*Assignment*. Below are entries to reproduce exactly, apart from their pictures.

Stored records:

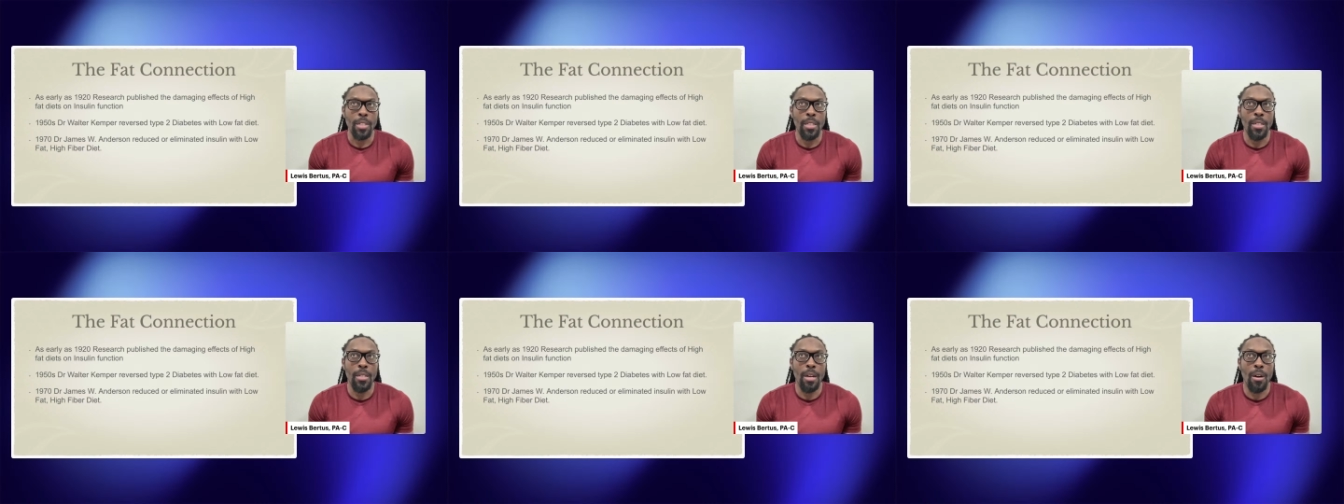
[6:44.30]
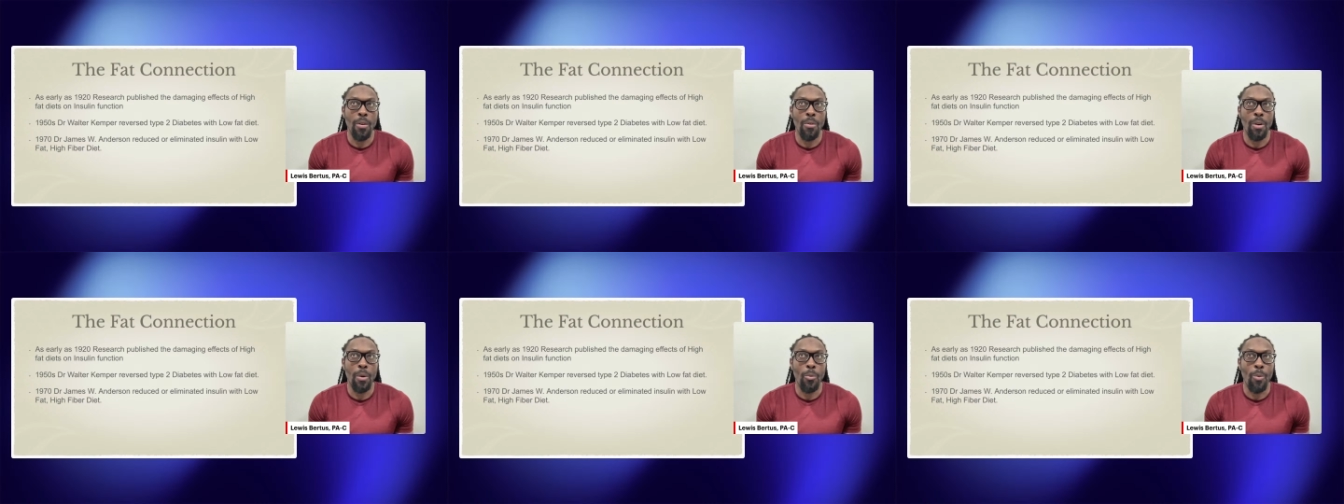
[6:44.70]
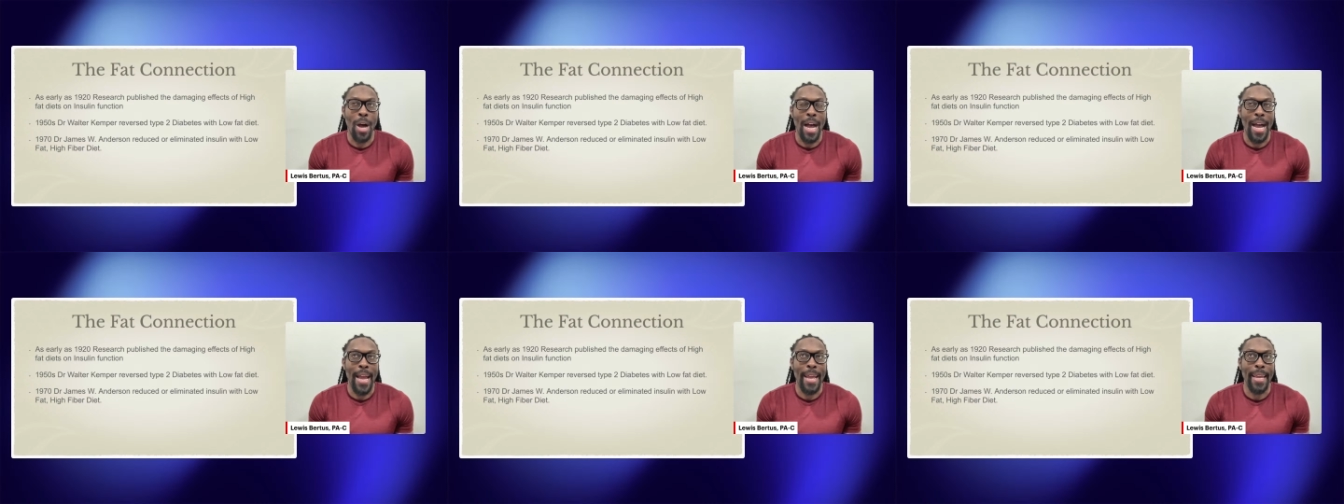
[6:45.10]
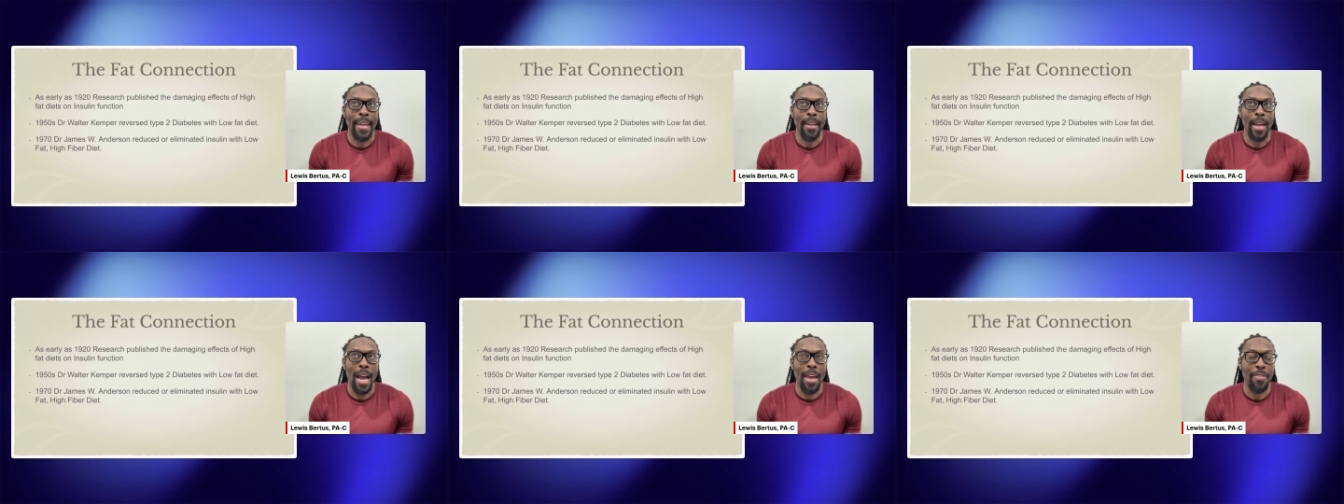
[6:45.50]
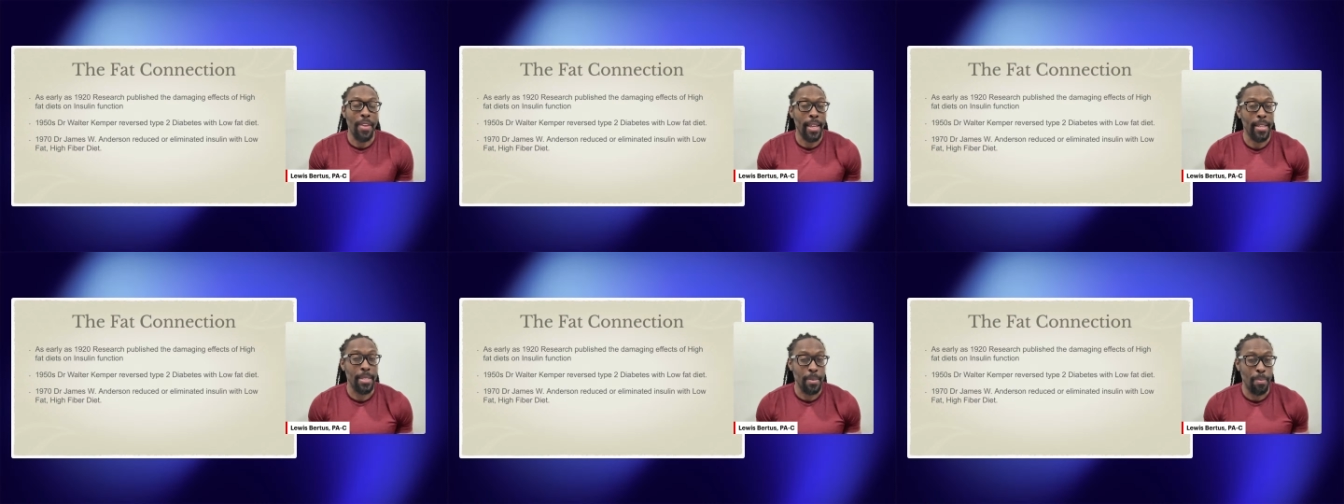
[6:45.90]
why I
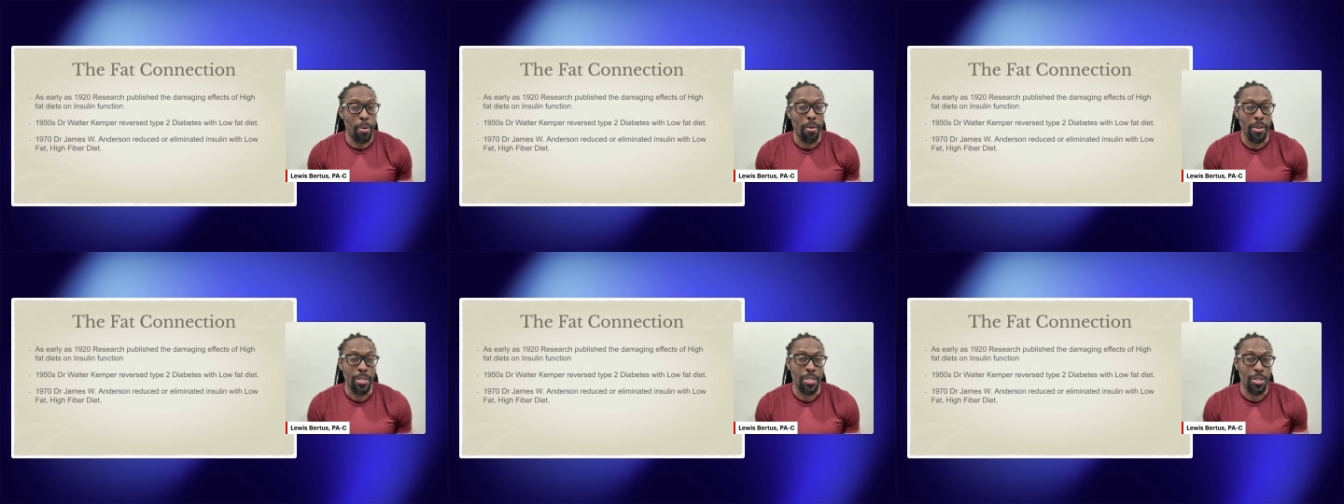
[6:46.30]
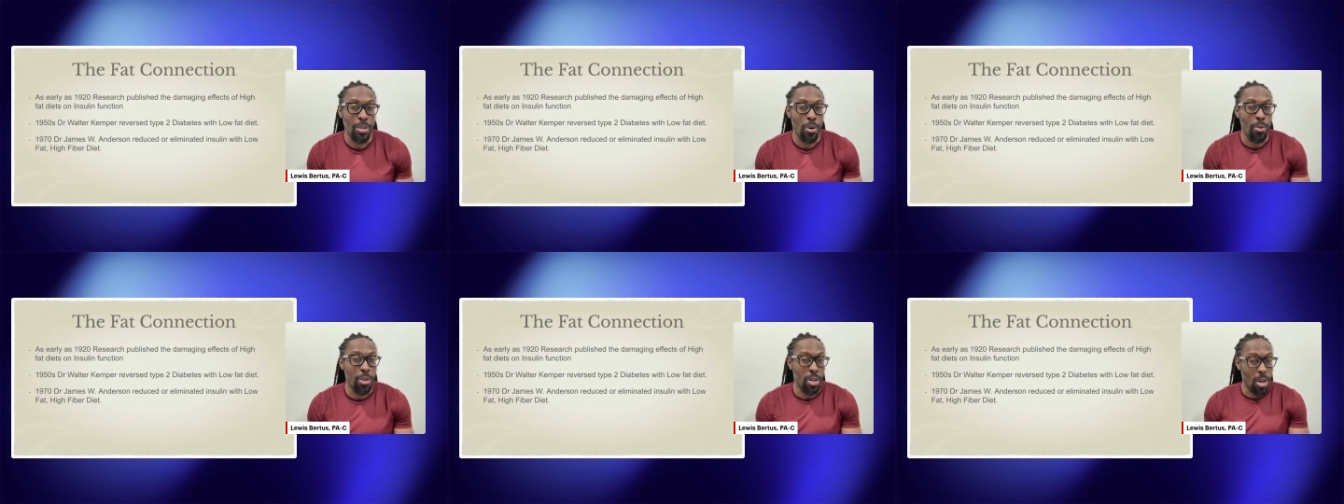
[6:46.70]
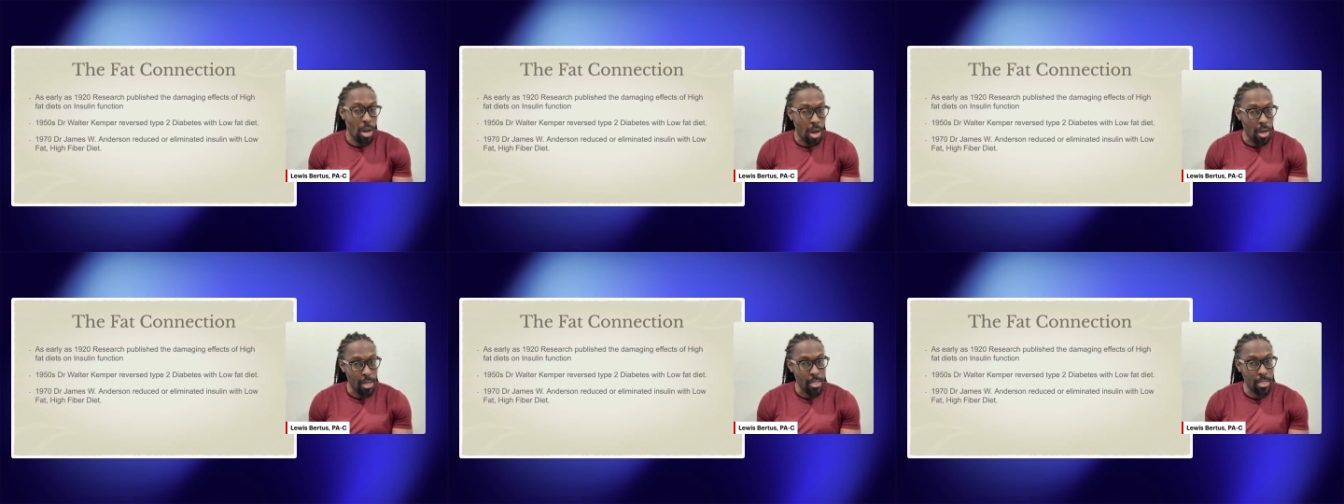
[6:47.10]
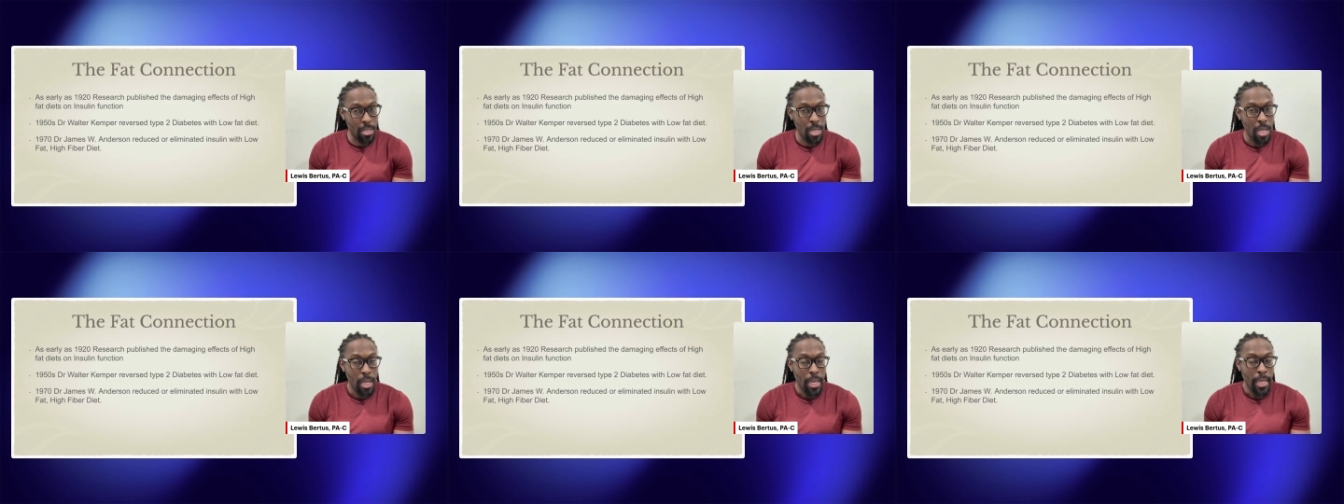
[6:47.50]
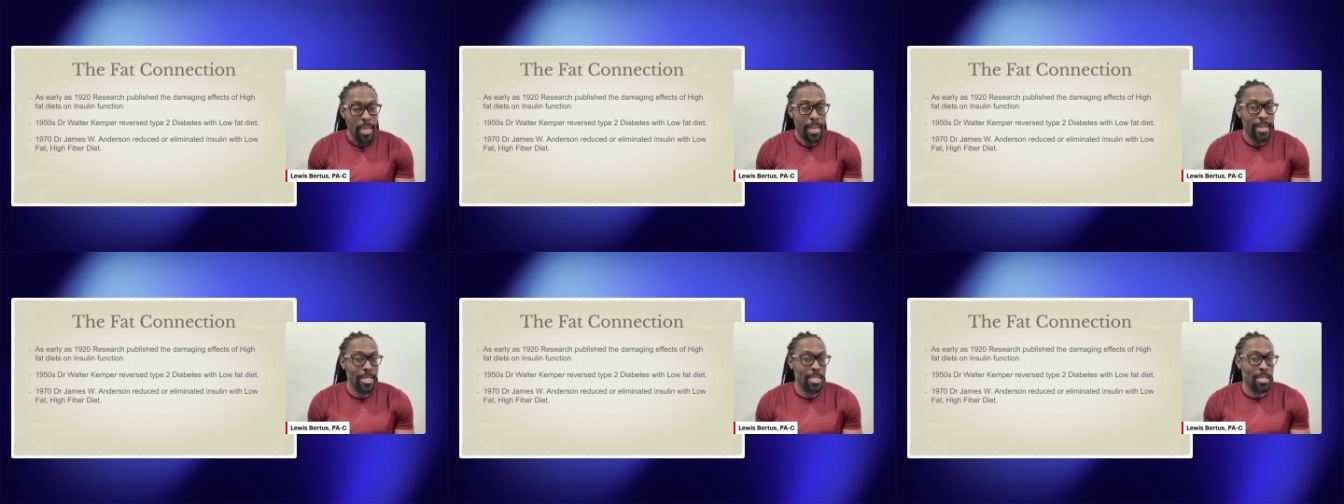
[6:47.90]
think it's important to know the cause
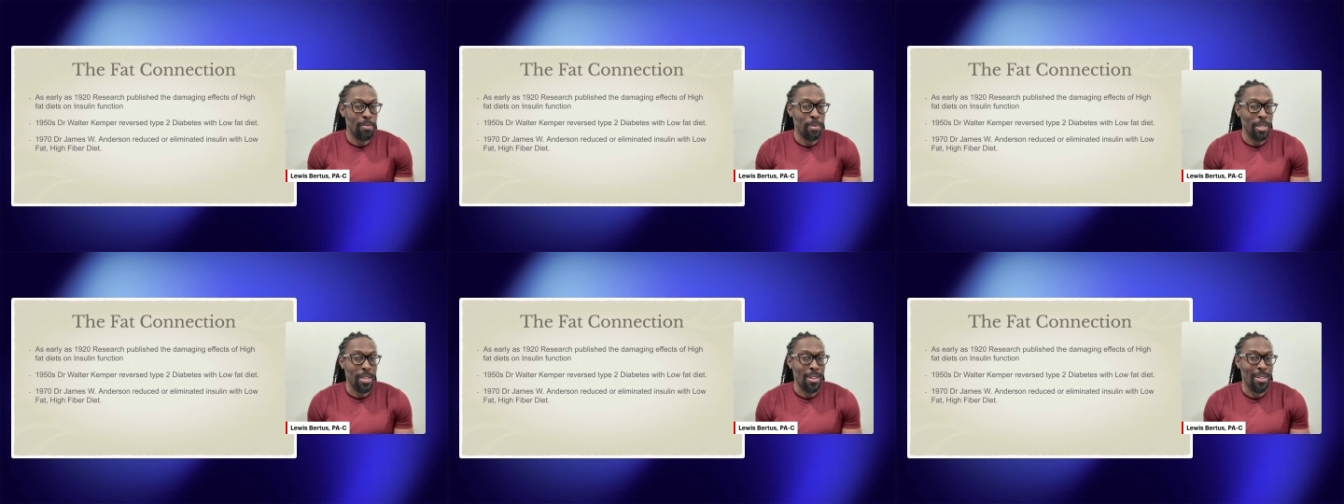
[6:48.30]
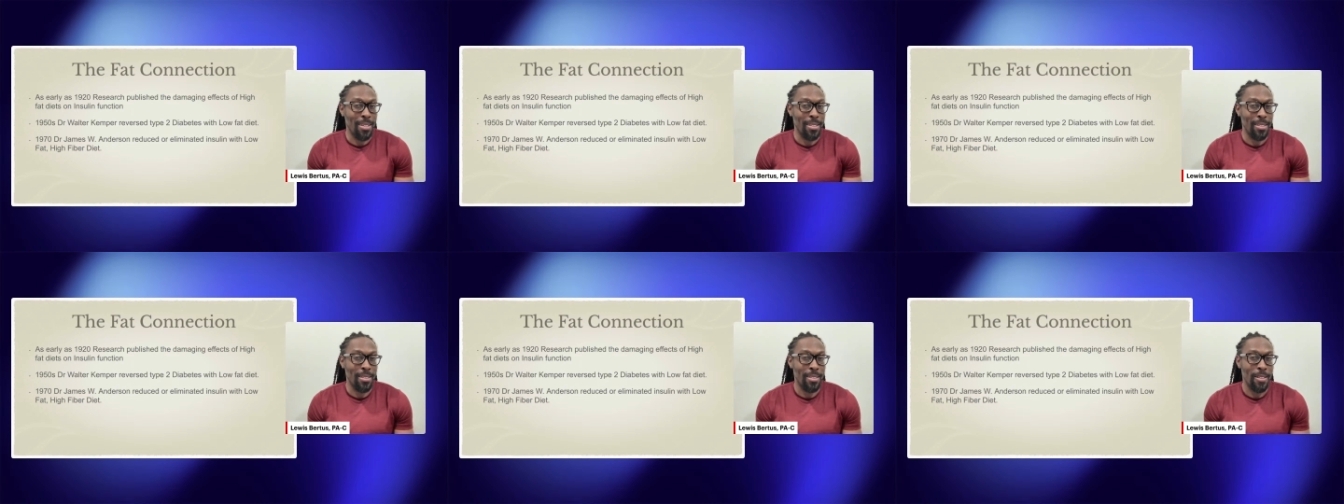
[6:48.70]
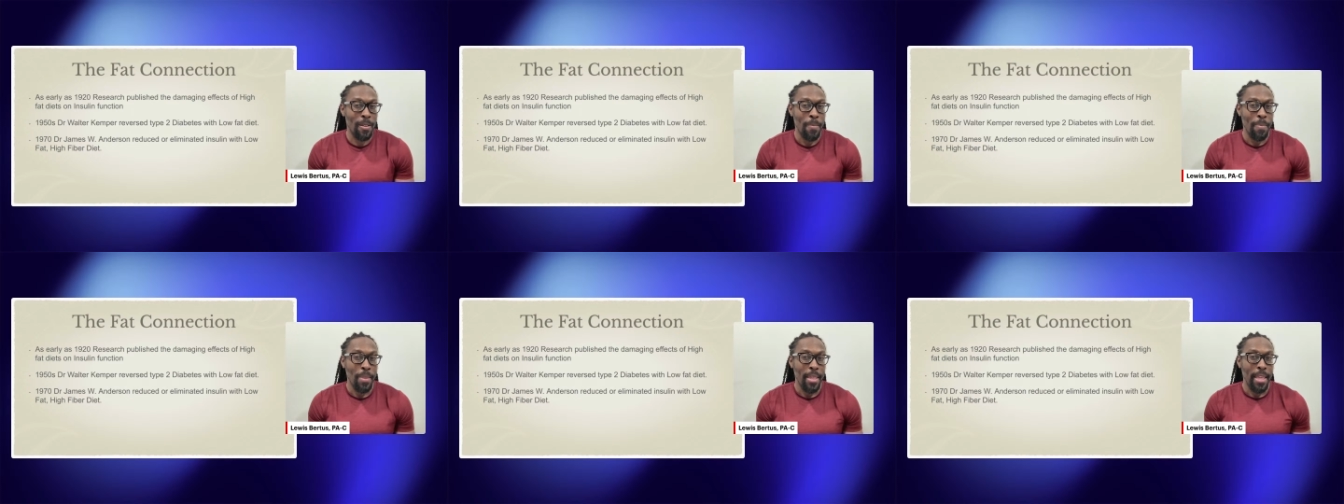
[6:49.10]
is because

*Output for this task*.
[6:44.30]
[6:44.70]
[6:45.10]
[6:45.50]
[6:45.90]
why I
[6:46.30]
[6:46.70]
[6:47.10]
[6:47.50]
[6:47.90]
think it's important to know the cause
[6:48.30]
[6:48.70]
[6:49.10]
is because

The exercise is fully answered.